Brief> Give the data again exactly, without its images.

Entries provided>
· · · · ·

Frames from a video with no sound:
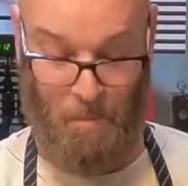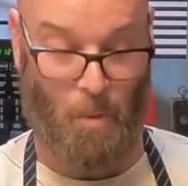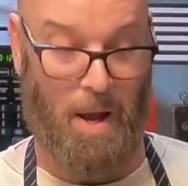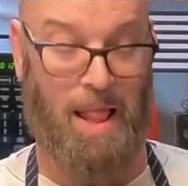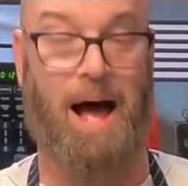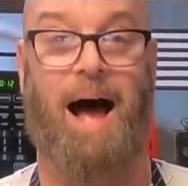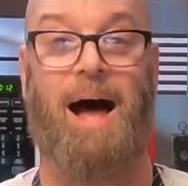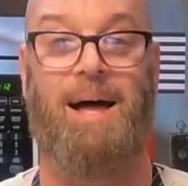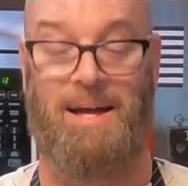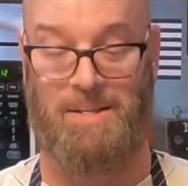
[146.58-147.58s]
Voila!
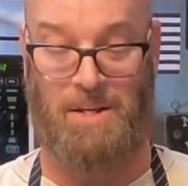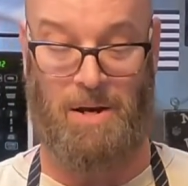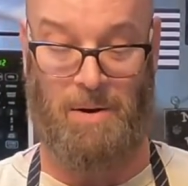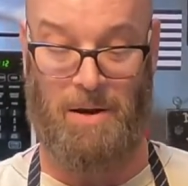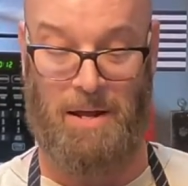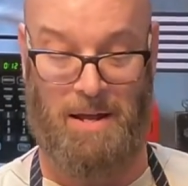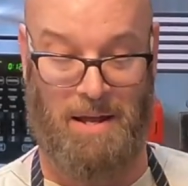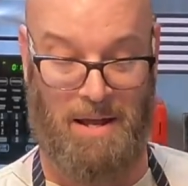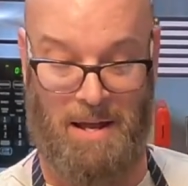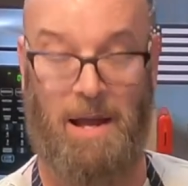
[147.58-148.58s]
So,
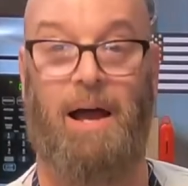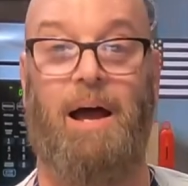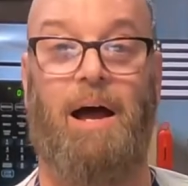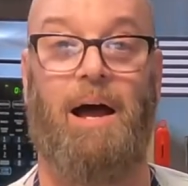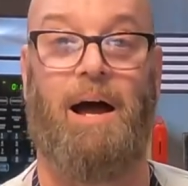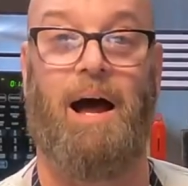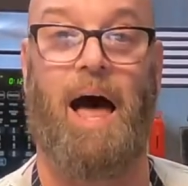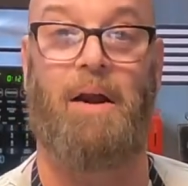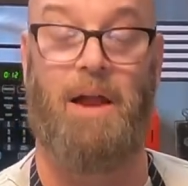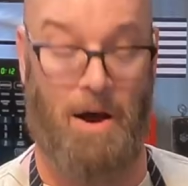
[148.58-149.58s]

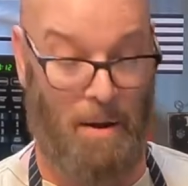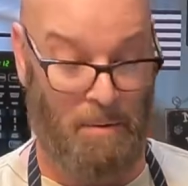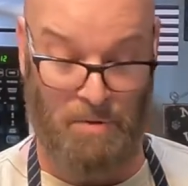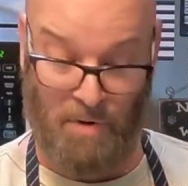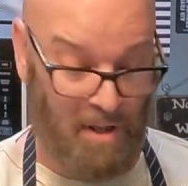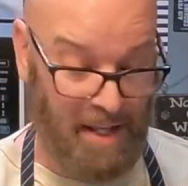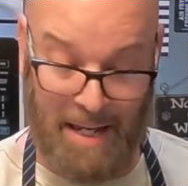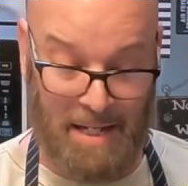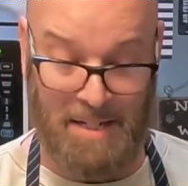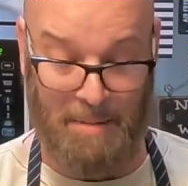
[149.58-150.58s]
I don't know, it was really
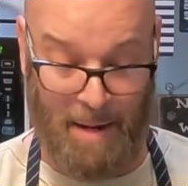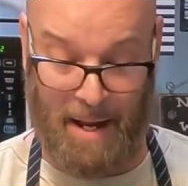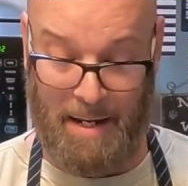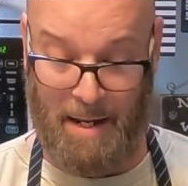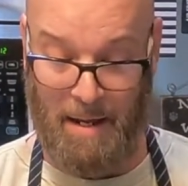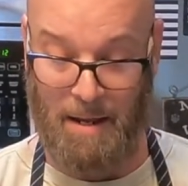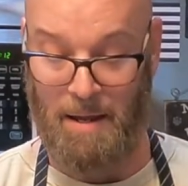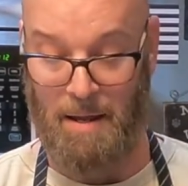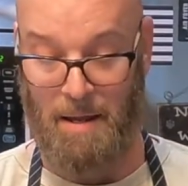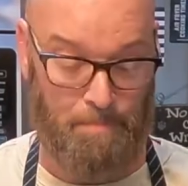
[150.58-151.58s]
easy to make,
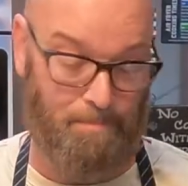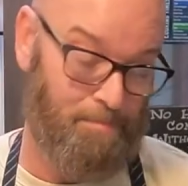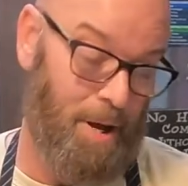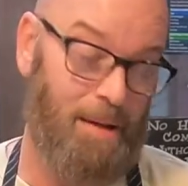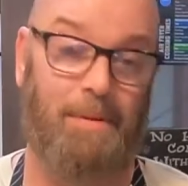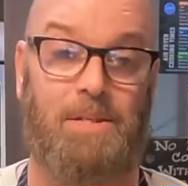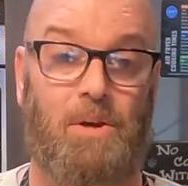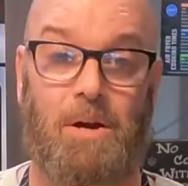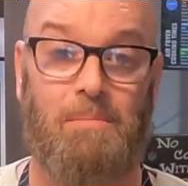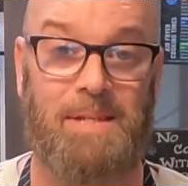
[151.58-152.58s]
but it
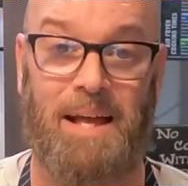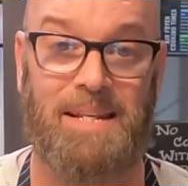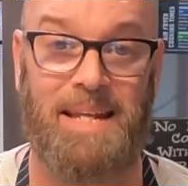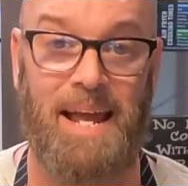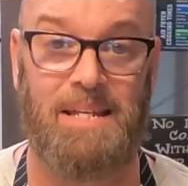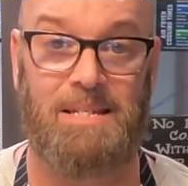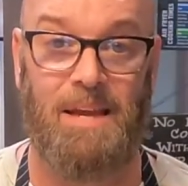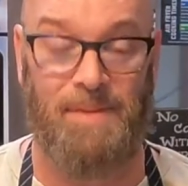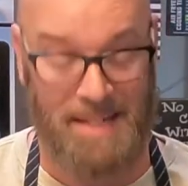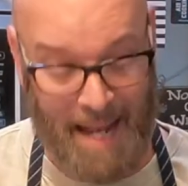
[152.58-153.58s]
all comes down to taste.
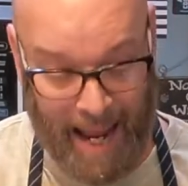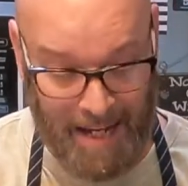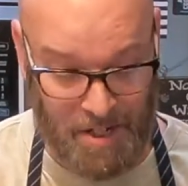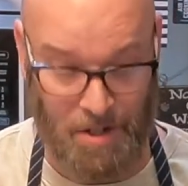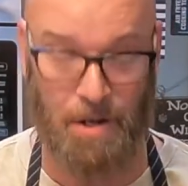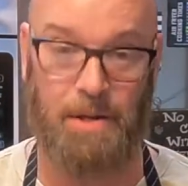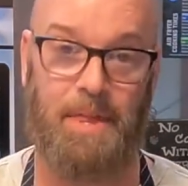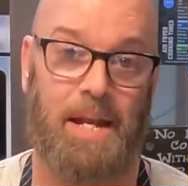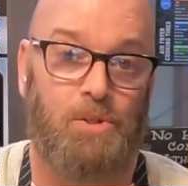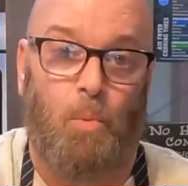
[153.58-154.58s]
If it tastes good,
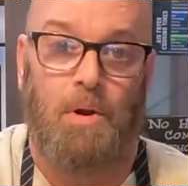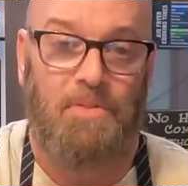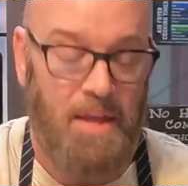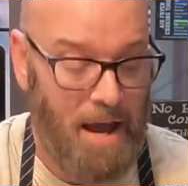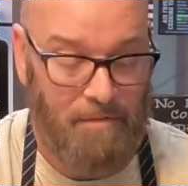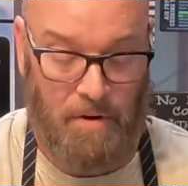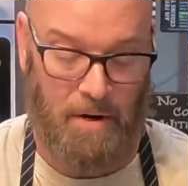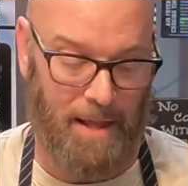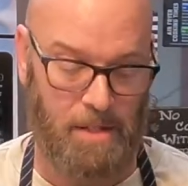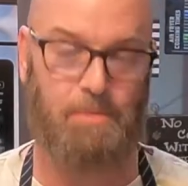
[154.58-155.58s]
then it's worth the effort,
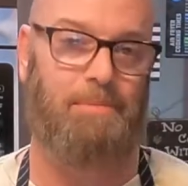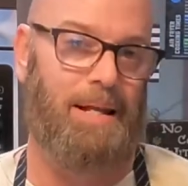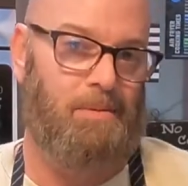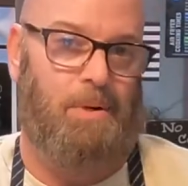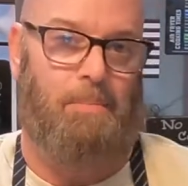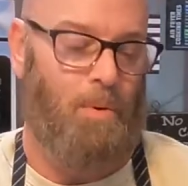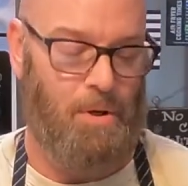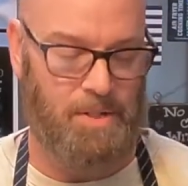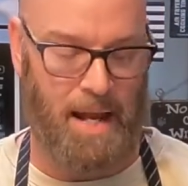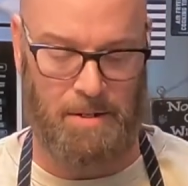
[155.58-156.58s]
and that's what it
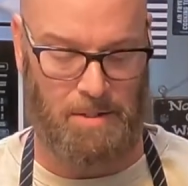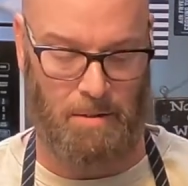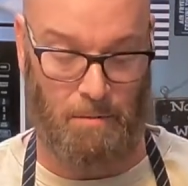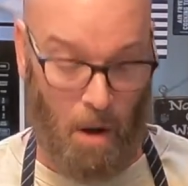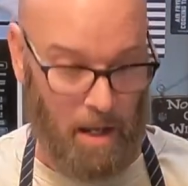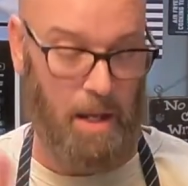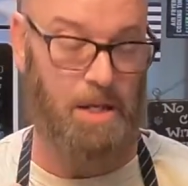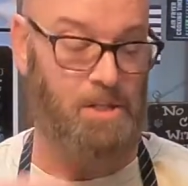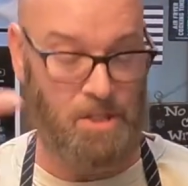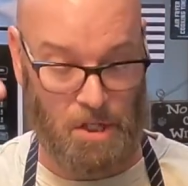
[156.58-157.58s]
boils down to.
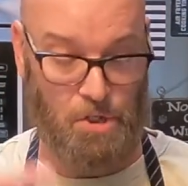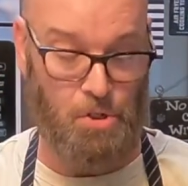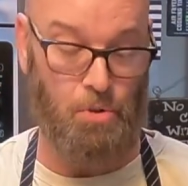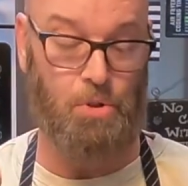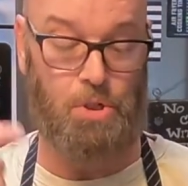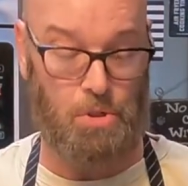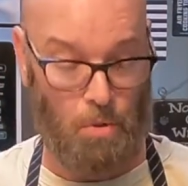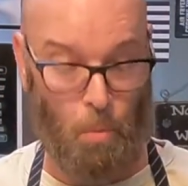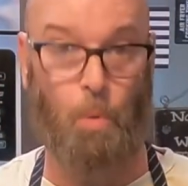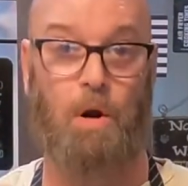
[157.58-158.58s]
Is the juice
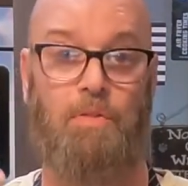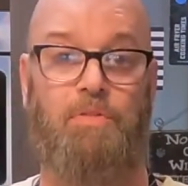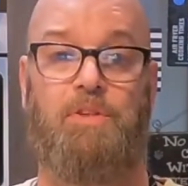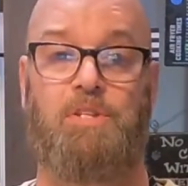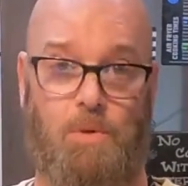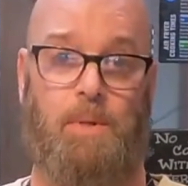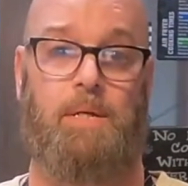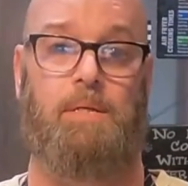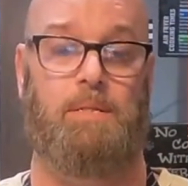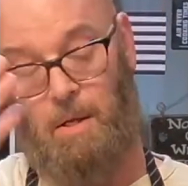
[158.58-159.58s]
worth the
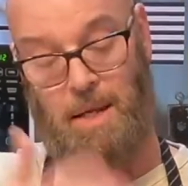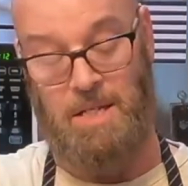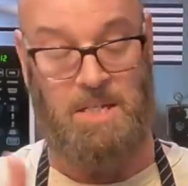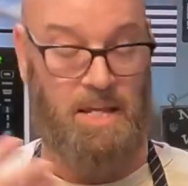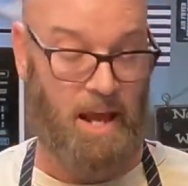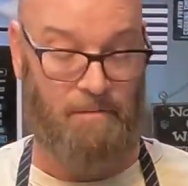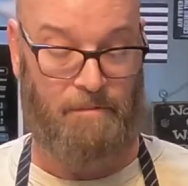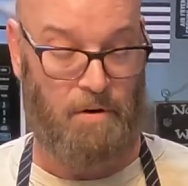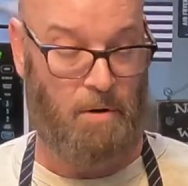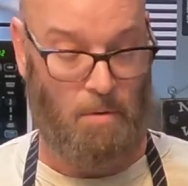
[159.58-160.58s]
squeeze? Is the
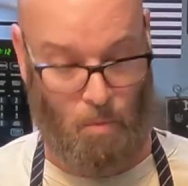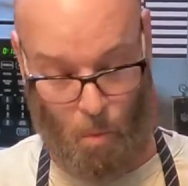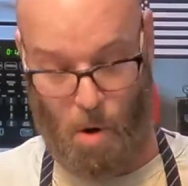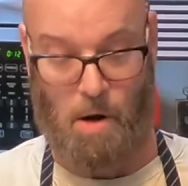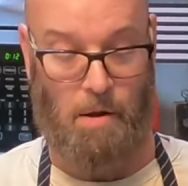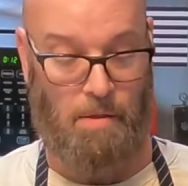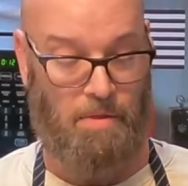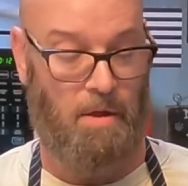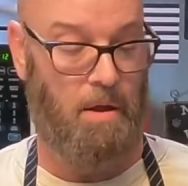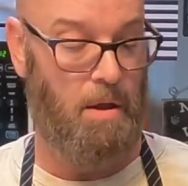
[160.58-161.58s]
effort
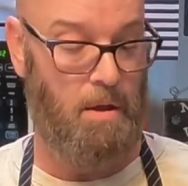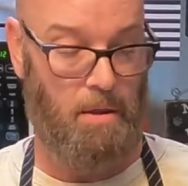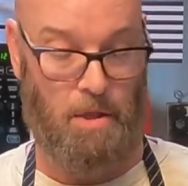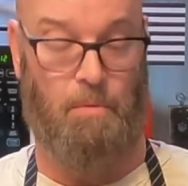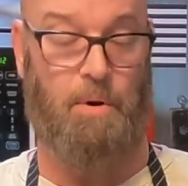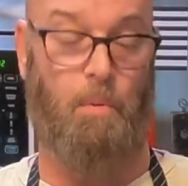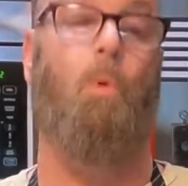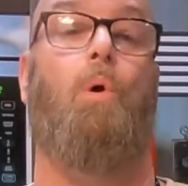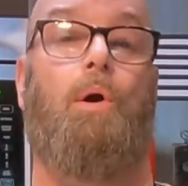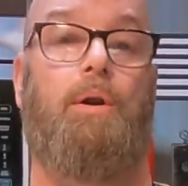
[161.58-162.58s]
worth the
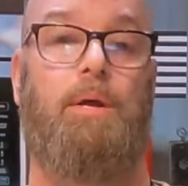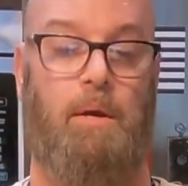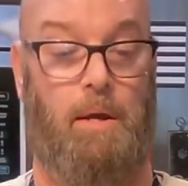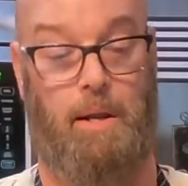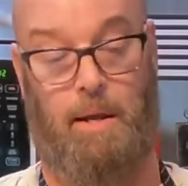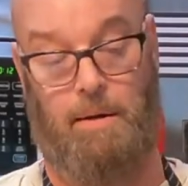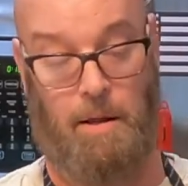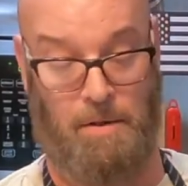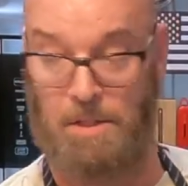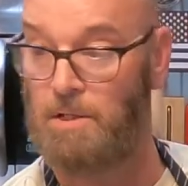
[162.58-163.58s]
reward? And I don't
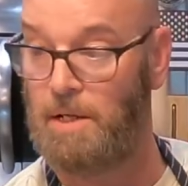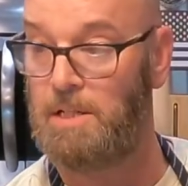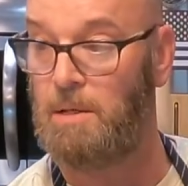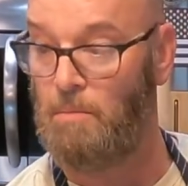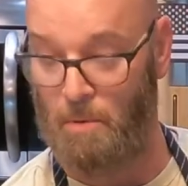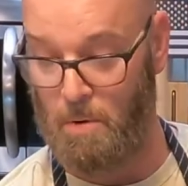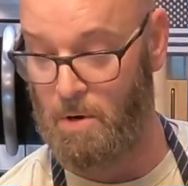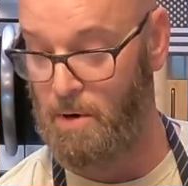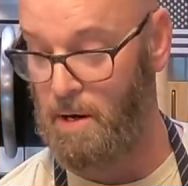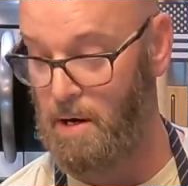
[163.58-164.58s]
know, this looks like some
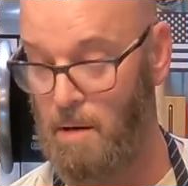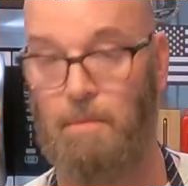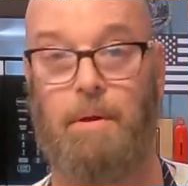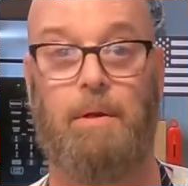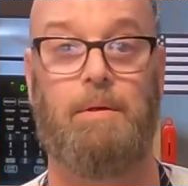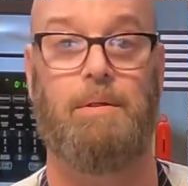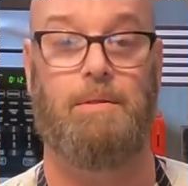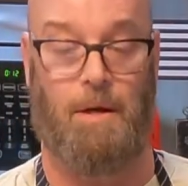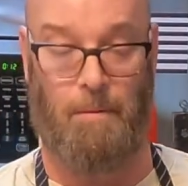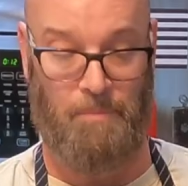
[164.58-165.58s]
reward right here to me,
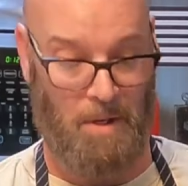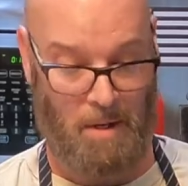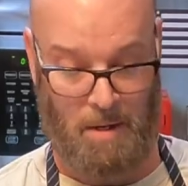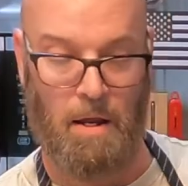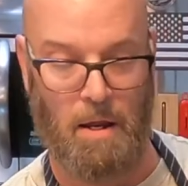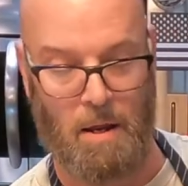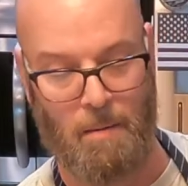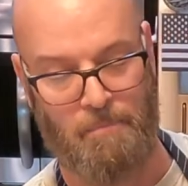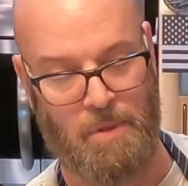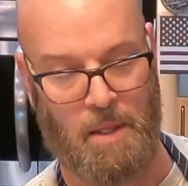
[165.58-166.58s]
so
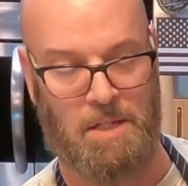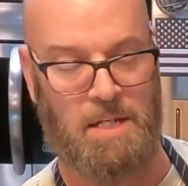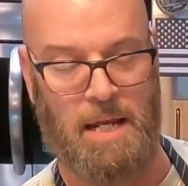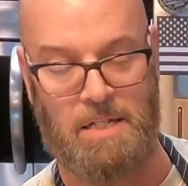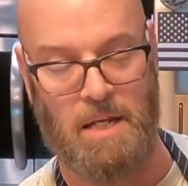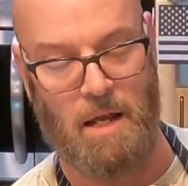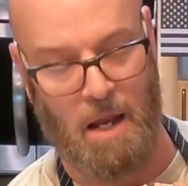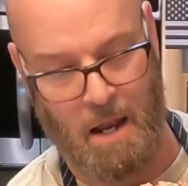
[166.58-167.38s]
let's taste it.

· · · · ·

Expected output>
Frames from a video with no sound:
[146.58-147.58s]
Voila!
[147.58-148.58s]
So,
[148.58-149.58s]

[149.58-150.58s]
I don't know, it was really
[150.58-151.58s]
easy to make,
[151.58-152.58s]
but it
[152.58-153.58s]
all comes down to taste.
[153.58-154.58s]
If it tastes good,
[154.58-155.58s]
then it's worth the effort,
[155.58-156.58s]
and that's what it
[156.58-157.58s]
boils down to.
[157.58-158.58s]
Is the juice
[158.58-159.58s]
worth the
[159.58-160.58s]
squeeze? Is the
[160.58-161.58s]
effort
[161.58-162.58s]
worth the
[162.58-163.58s]
reward? And I don't
[163.58-164.58s]
know, this looks like some
[164.58-165.58s]
reward right here to me,
[165.58-166.58s]
so
[166.58-167.38s]
let's taste it.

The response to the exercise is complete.